# $5 yard sale find



## compur (Apr 4, 2009)

I found this at a yard sale this morning for $5
A Minolta Autocord RG







Above picture taken after a cleaning session. It was covered with dust but
working nicely, even at the slow speeds and the lens is clean.


----------



## Mitica100 (Apr 5, 2009)

Ahh...  you lucky son of a gun!!! Nice find, congrats!:thumbup:


----------



## Mike_E (Apr 5, 2009)

Sweet!!  Congrats.


----------



## sarallyn (Apr 5, 2009)

awesome find! i'm very jealous.


----------



## IanG (Apr 5, 2009)

Is the focus hood there ?

Nice camera and a great price !!!

I enjoy using my old TLR's especially myYashicamat, I bought it on a whim and now find it'd my most used camera, just need to print some of the 50+ films I've put through it.

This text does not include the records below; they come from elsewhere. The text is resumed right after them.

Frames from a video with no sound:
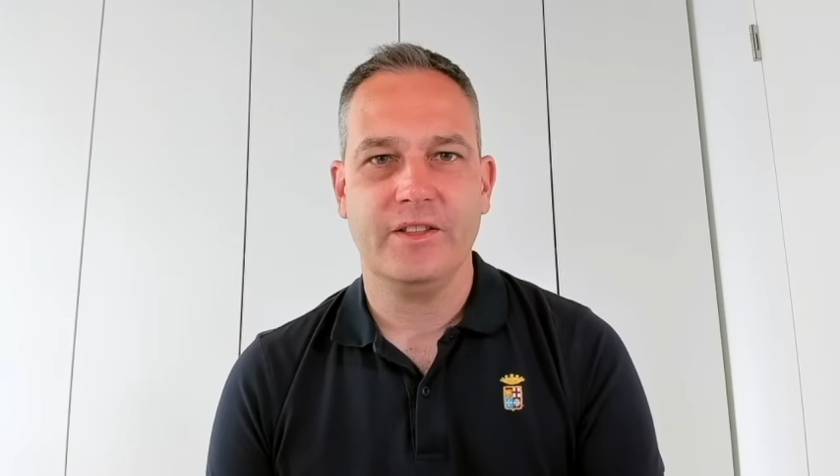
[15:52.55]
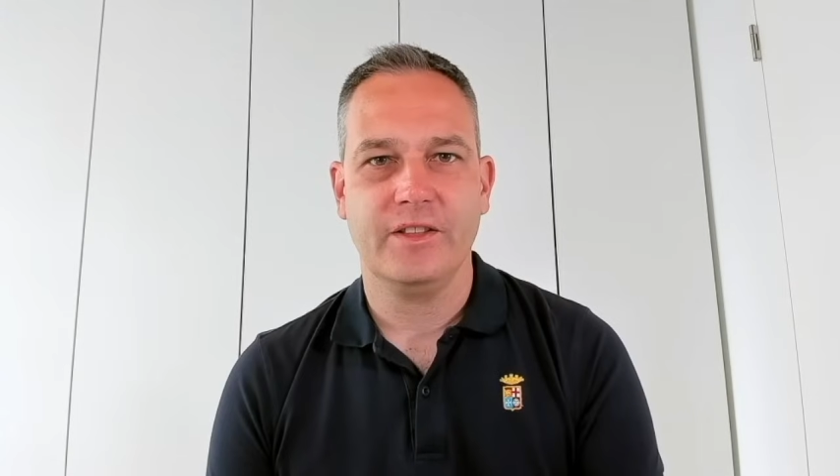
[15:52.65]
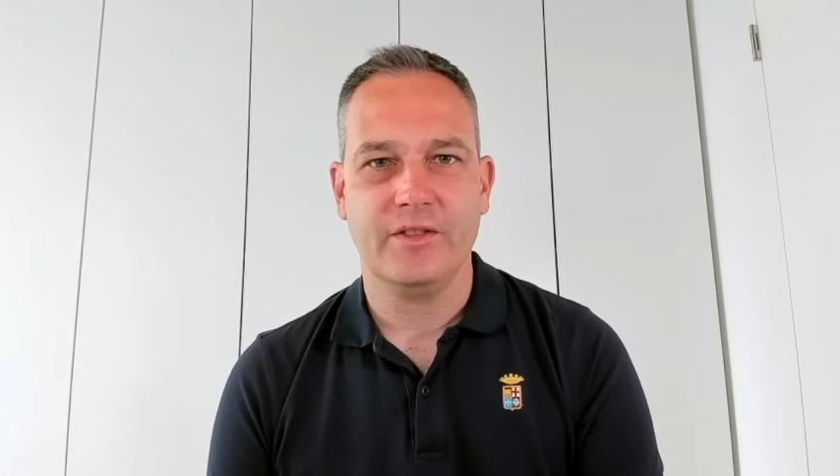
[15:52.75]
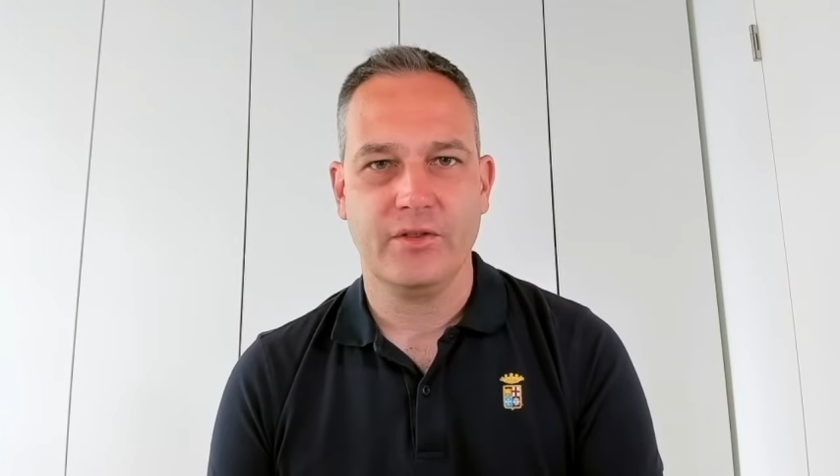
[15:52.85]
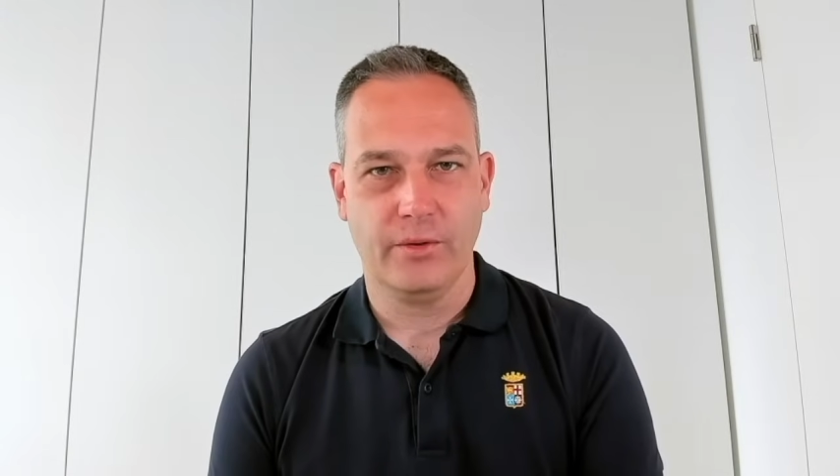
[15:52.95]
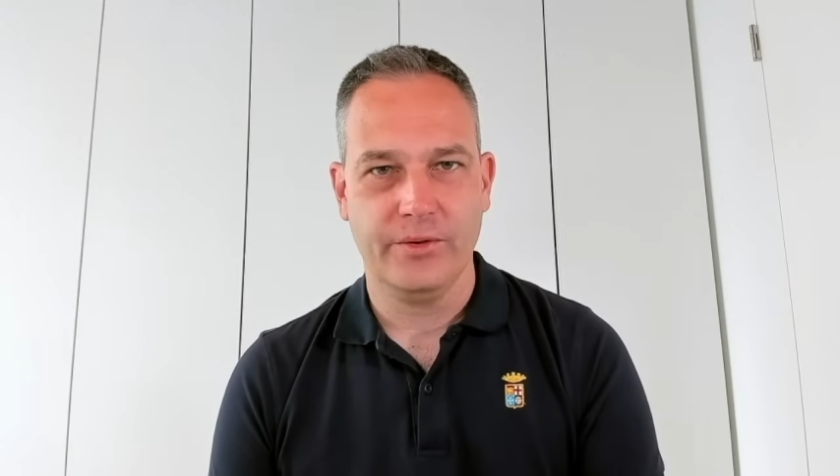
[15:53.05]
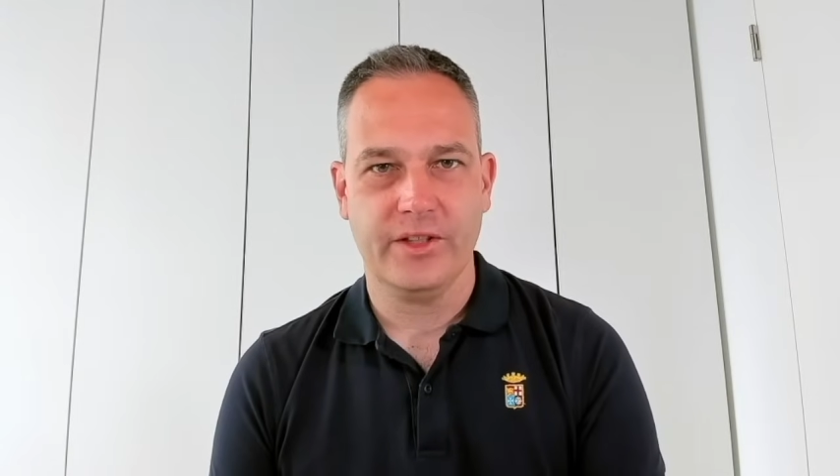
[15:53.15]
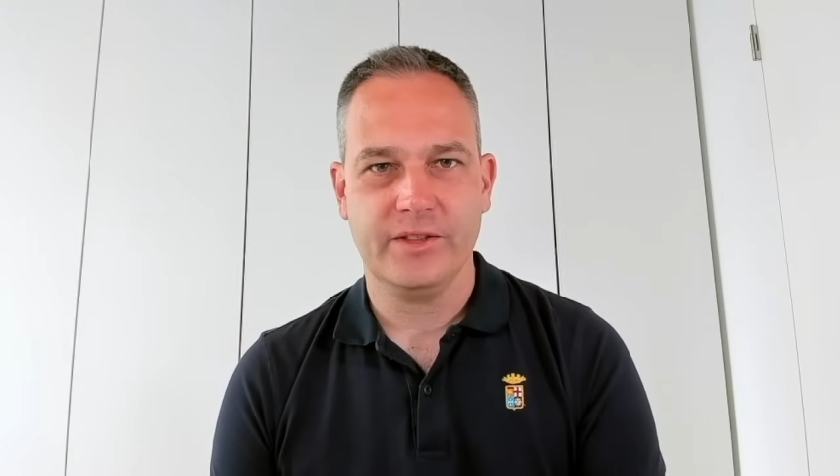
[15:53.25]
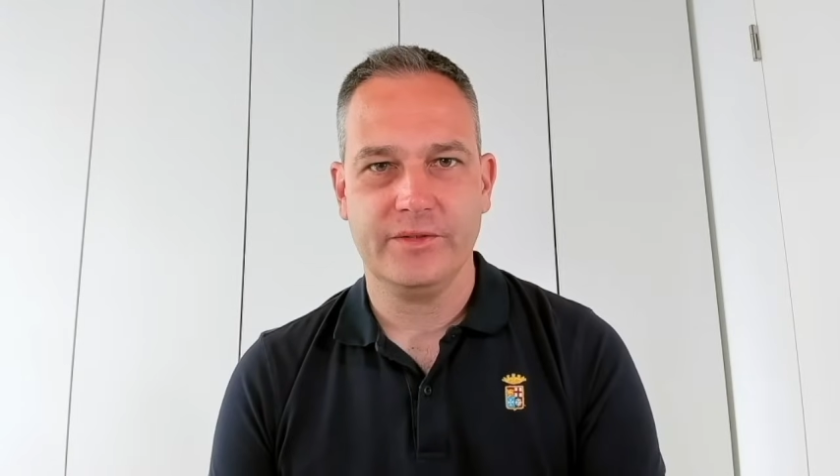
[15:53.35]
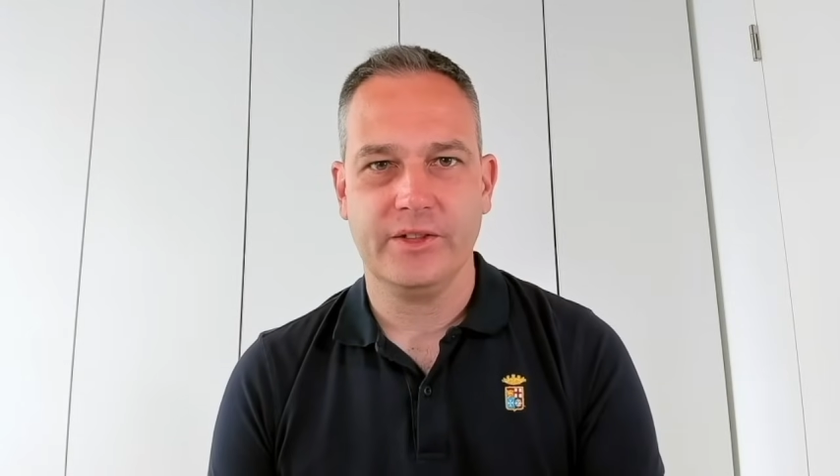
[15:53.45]
and sought
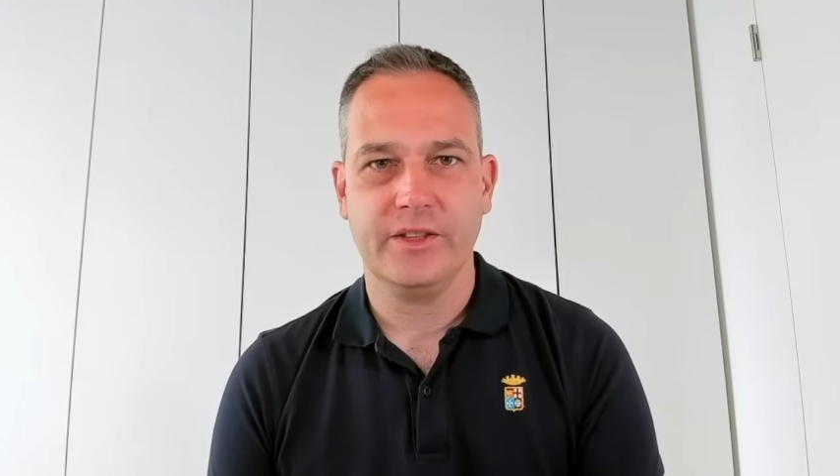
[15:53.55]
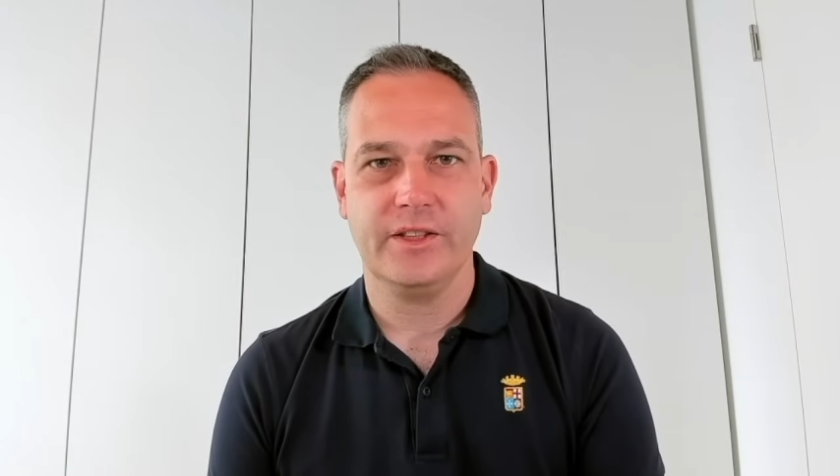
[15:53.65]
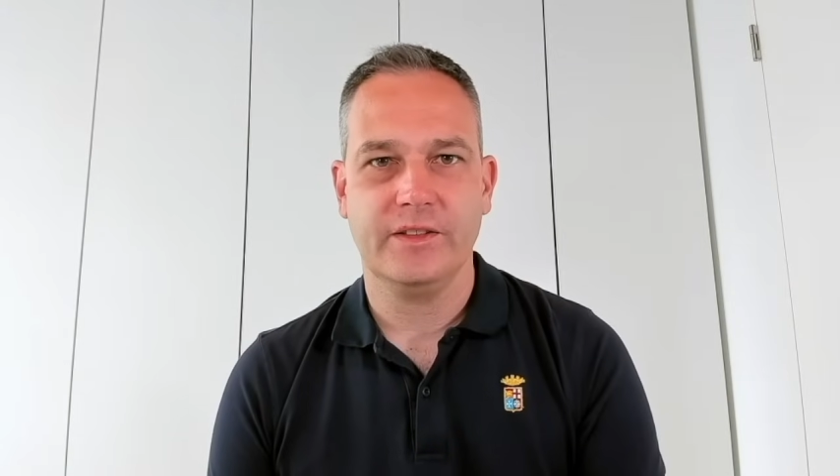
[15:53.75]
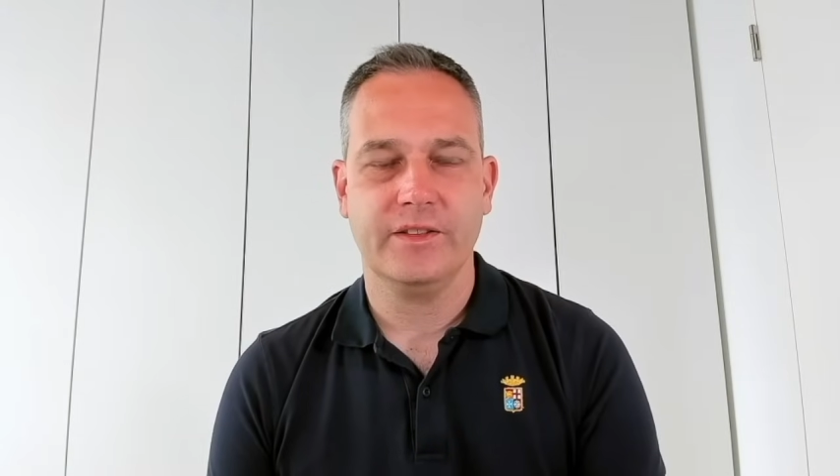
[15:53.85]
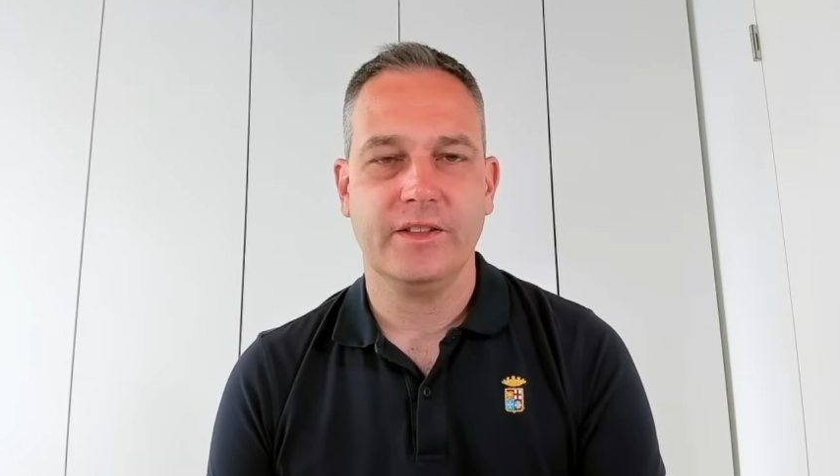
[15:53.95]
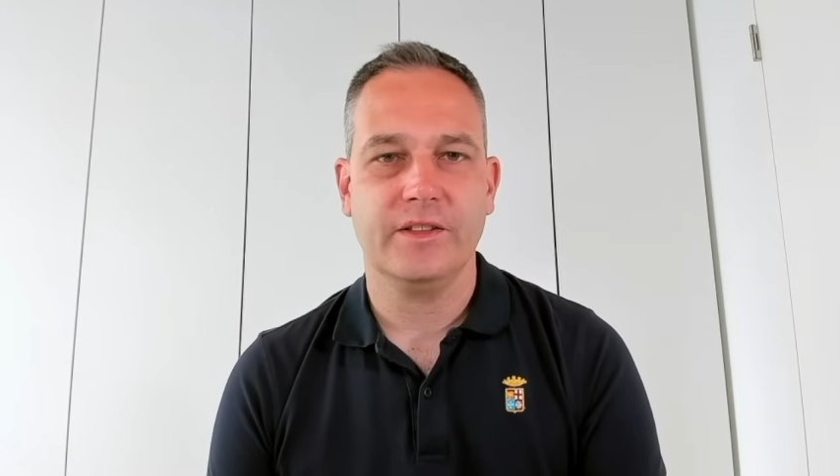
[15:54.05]
after than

I hope your going to use this one 

Ian


----------



## christopher walrath (Apr 5, 2009)

IAN'S HERE!  IAN'S HERE!!!!!!!!!!!!!!!!!!!!!!


----------



## Torus34 (Apr 6, 2009)

The Minolta Autocord represented great bang for the buck when introduced as a lower-priced alternative to the Rolleis.  Mine was bought back then.  It's still going strong, though I'm scheduled to replace the leatherette on the camera and have re-stitched the case.


----------



## aliaks (Apr 9, 2009)

overpriced!


----------